Block by block and brick by brick. Hope is being built for some of Barrie’s homeless.

“It’s just really exciting to be part of a project that will have such a huge community impact,” said Redwood Park’s executive director, Tim Kent.

The $2.5 million project will transform the city’s old Barr's Motel into 12 affordable housing units with around the clock support services from the David Busby Centre.

“It’s a housing-first approach,” said Kent.  “If we can get them into safe, secure housing and wrap them in support, then we’re going to see them stay successfully housed.”

Crews have been gutting the motel and upgrading the building’s structure since August.

There are also plans for the building next door to the motel to be converted into a second-stage addiction centre with five units.

The buildings will become home to 17 people who are deemed to be chronically homeless and will include a community space with a focus on building social skills. 

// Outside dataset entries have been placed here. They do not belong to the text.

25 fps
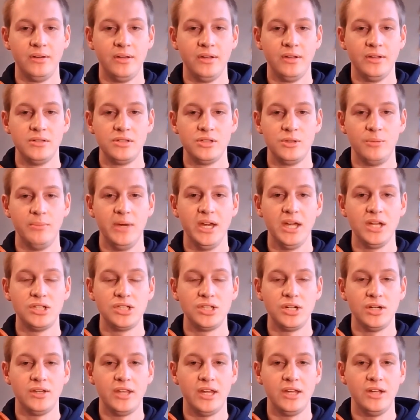so make
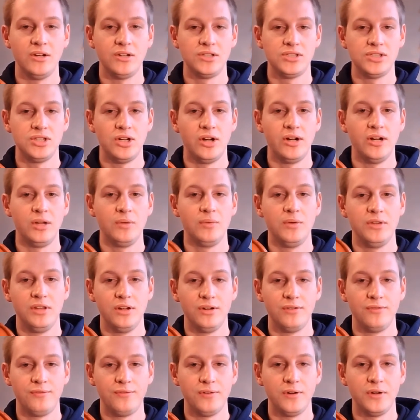sure that you're starting with your
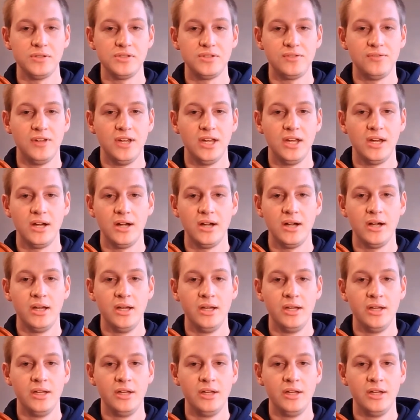first fingerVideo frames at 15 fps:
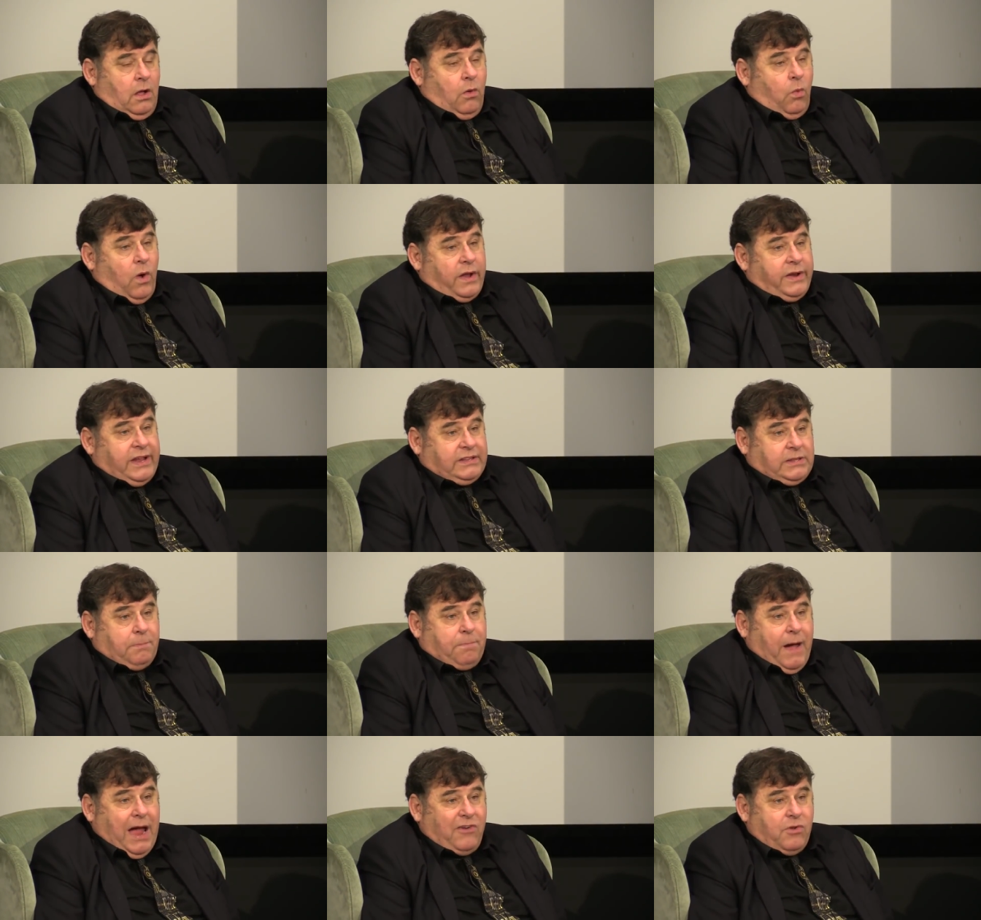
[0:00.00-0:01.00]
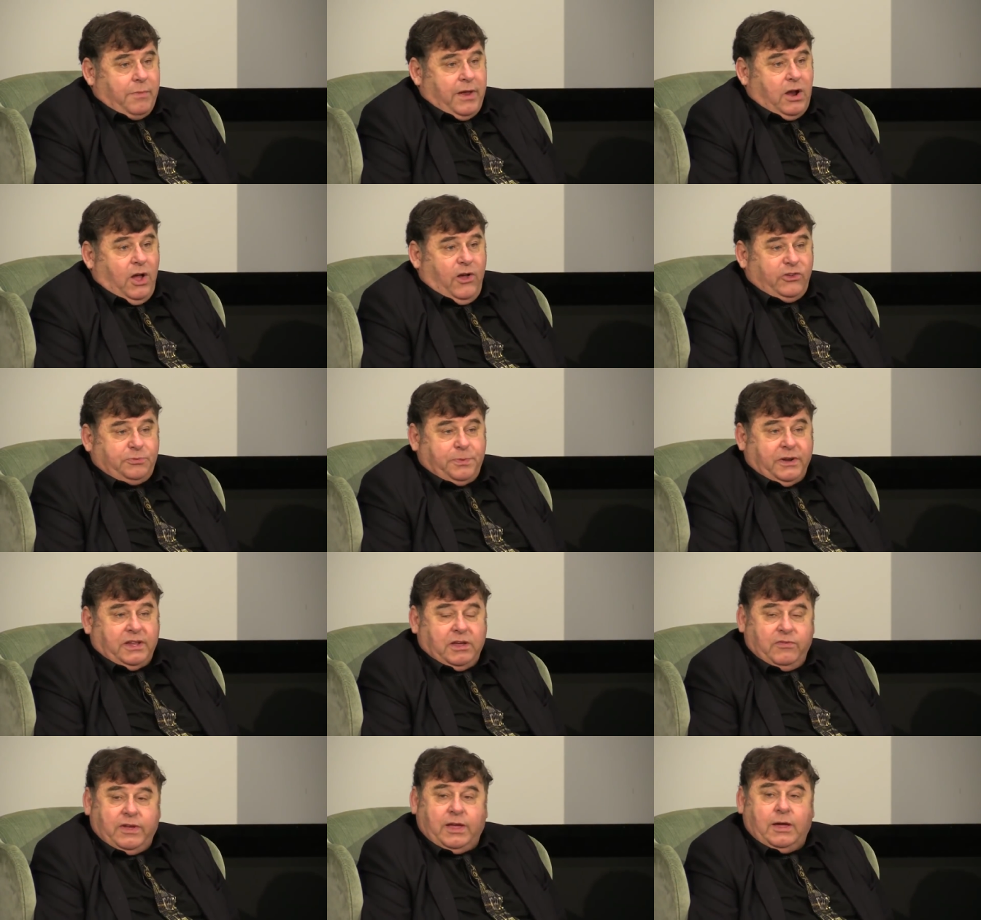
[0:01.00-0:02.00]
Juanita Bynum and her husband
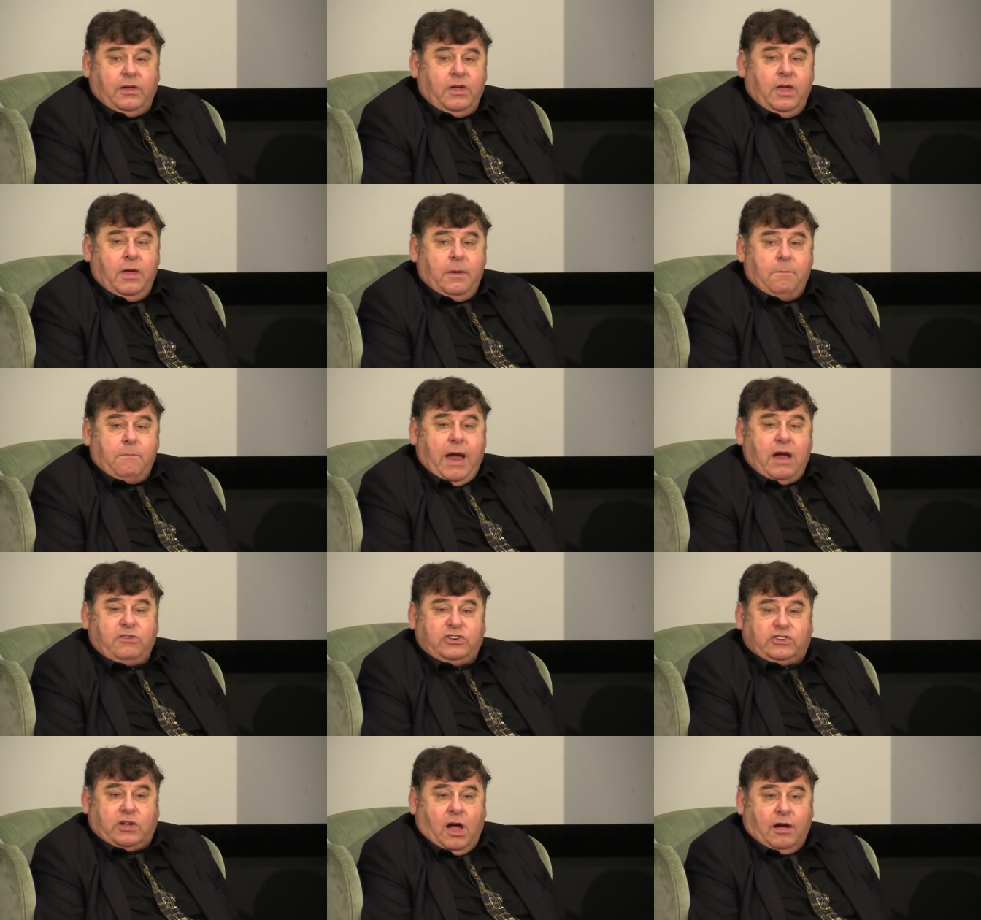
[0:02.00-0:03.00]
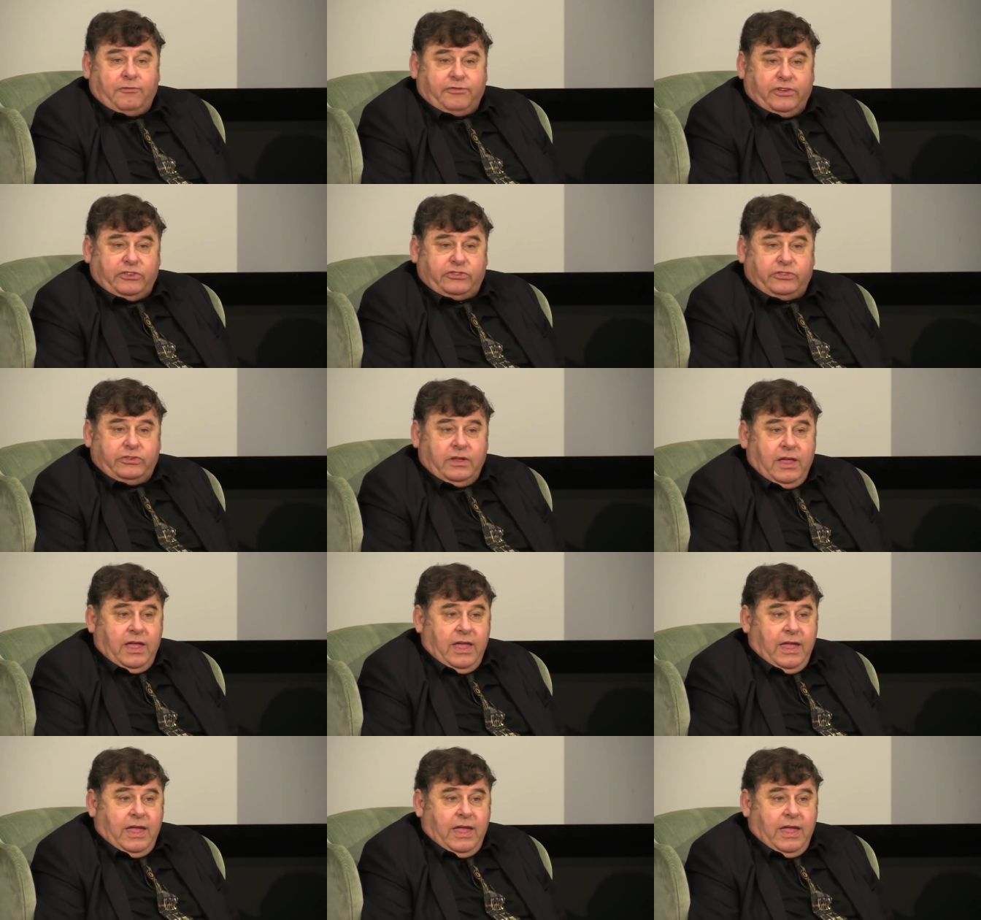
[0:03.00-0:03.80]
giving a marriage conference.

“Depending on their circumstances, somebody could be here for a year or two, and somebody may be here for 10 years,” said Kent.

The city and Simcoe County are also partners along with Redwood Park Communities.

The county has an ambitious goal to create more than 26-hundred affordable housing units by 2024.

Several organizations, like The Kinsmen Club, have adopted units and are also helping with the build.

The plan is to have the first 12 units ready for people to move-in by mid-December, and the addiction centre units by 2019.